An ion generator may be disposed in the tube 24 to make the gas flow contain ions. This situationThe ion generator generates ions by discharging in the atmosphere. The ion generator is preferably a generator for generating positive ions H in which m and n are each an arbitrary natural number ⁺ (H ₂ O) m, anion O ^2- (H ₂ O) n. In this case, the positive and negative ions are attached to the surface of airborne bacteria and viruses to cause a reaction, and active species OH hydroxyl groups (· OH) and hydrogen peroxide (H) can be generated on the surface ₂ O ₂ ) Thereby exhibiting the effect of sterilization and the like.

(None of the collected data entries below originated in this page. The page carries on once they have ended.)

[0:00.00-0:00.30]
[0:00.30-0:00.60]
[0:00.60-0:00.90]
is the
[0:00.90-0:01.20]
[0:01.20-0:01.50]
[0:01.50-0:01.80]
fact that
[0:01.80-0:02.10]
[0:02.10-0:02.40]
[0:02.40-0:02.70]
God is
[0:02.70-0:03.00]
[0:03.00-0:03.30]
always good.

The dehumidification section 5 includes an evaporator and a condenser, and includes a dehumidification water tank 51 storing dehumidified water. The dehumidifying part 5 cools the passing air flow to condense moisture contained in the air, thereby removing (dehumidifying) the moisture contained in the air. The dehumidification portion 5 includes a refrigeration cycle device that circulates a refrigerant and cools air using a phase change of the refrigerant. The refrigeration cycle apparatus includes a compressor, an expander, and the like, which are not shown, in addition to the evaporator and the condenser.

The evaporator and the condenser included in the dehumidification portion 5 are heat exchangers, and examples thereof include, but are not limited to, heat exchangers using fins and tubes. The dehumidification portion 5 is disposed near the blower 2 on the back side. As the fan 2 is driven, air is sucked into the fan case 22 and sent out from the duct 24, and an air flow is generated that flows through gaps between the evaporator and the fins of the condenser in the dehumidification section 5.

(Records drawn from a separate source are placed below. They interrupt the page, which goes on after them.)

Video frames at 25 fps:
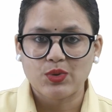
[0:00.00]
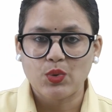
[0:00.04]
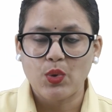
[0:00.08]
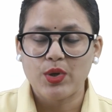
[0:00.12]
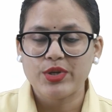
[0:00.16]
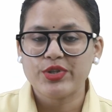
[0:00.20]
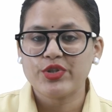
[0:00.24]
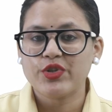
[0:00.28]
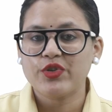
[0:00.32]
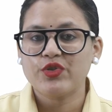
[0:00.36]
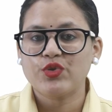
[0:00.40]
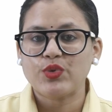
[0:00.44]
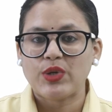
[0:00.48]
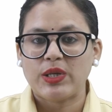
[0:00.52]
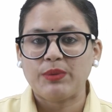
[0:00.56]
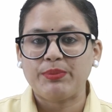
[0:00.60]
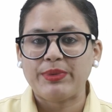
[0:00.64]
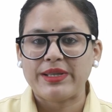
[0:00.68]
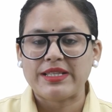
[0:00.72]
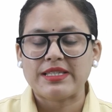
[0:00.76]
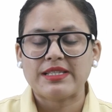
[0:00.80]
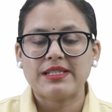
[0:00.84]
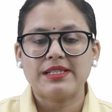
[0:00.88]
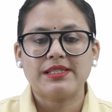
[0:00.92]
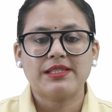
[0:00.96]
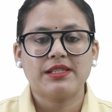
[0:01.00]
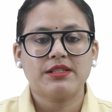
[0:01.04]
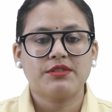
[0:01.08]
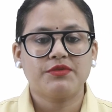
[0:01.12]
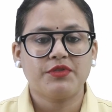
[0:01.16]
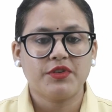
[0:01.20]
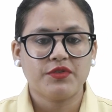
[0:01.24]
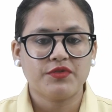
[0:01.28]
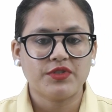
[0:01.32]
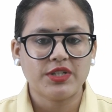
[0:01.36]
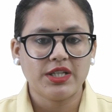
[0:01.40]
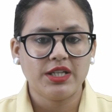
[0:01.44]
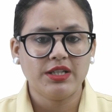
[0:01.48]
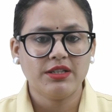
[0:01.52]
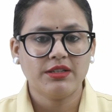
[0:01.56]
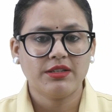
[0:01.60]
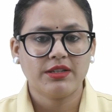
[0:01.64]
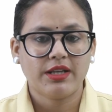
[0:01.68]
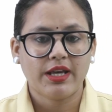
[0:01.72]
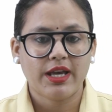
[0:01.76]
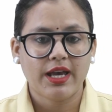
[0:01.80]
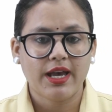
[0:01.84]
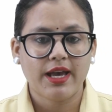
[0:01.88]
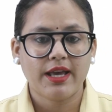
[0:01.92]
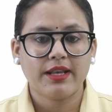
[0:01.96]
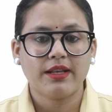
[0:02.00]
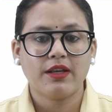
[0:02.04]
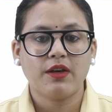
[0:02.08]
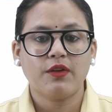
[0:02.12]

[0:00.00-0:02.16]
Cost of 12 pencils is 15, and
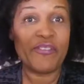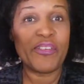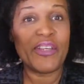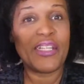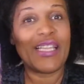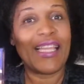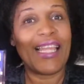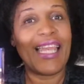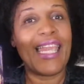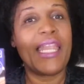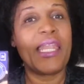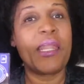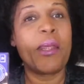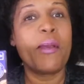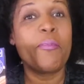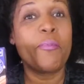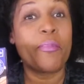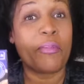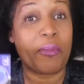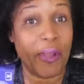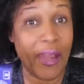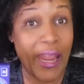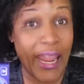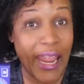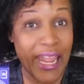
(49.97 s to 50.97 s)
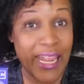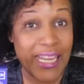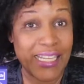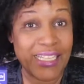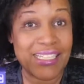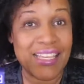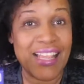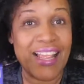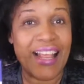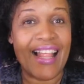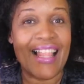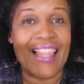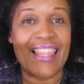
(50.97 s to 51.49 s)
Vileda
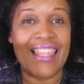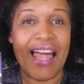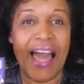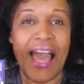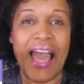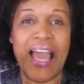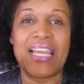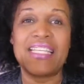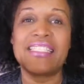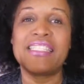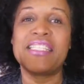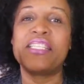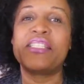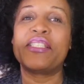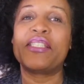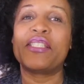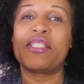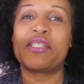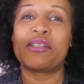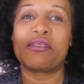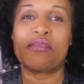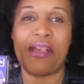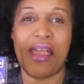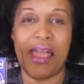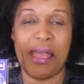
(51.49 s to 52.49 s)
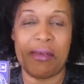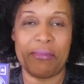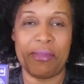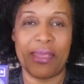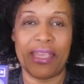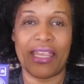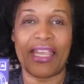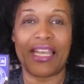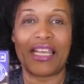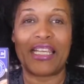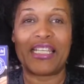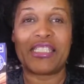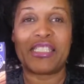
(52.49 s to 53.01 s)
brand glass
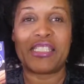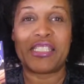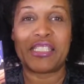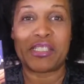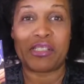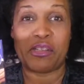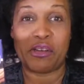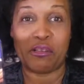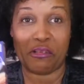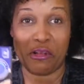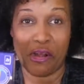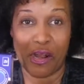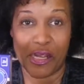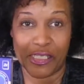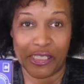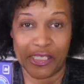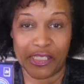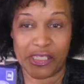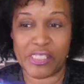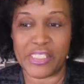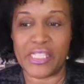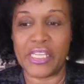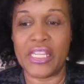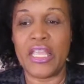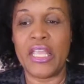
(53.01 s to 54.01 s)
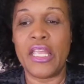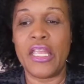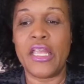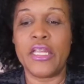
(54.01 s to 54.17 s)
ceramic scrunge.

The evaporator cools the gas stream, i.e., air, and the condenser warms the gas stream. Therefore, in the dehumidification section 5, an evaporator is disposed on the upstream side of the airflow to cool the airflow, and moisture in the air is condensed in the evaporator. The condenser heats the air flow cooled by the evaporator by heat exchange with the high-temperature refrigerant, and the air flow is heated to the same temperature as or higher than the temperature at which the air flow flows into the evaporator. From the above, in the dehumidification portion 5, the evaporator is disposed upstream of the condenser in the air flow.

The dehumidification water tank 51 is a water tank that stores water (wastewater) dehumidified by the dehumidification section 5, and is capable of detecting the amount or level of accumulated wastewater. In the dehumidifier 101, when a certain amount of wastewater is accumulated in the dehumidification water tank 51, a warning is issued and at least the dehumidification section 5 of the dehumidifier 101 is stopped. The user takes out the dehumidification water tank 51 in response to the warning, and the accumulated waste water is drained, thereby providing a reusable dehumidification function. In the present embodiment, dehumidification using a refrigeration cycle is performed, and dehumidification is performed by a so-called compressor method, but the present invention is not limited to this, and dehumidification using a desiccant or the like that adsorbs moisture in the air may be performed, so-called desiccant method may be used for dehumidification, or dehumidification may be performed by a hybrid method combining a compressor method and a desiccant method, or dehumidification may be performed by another dehumidification method.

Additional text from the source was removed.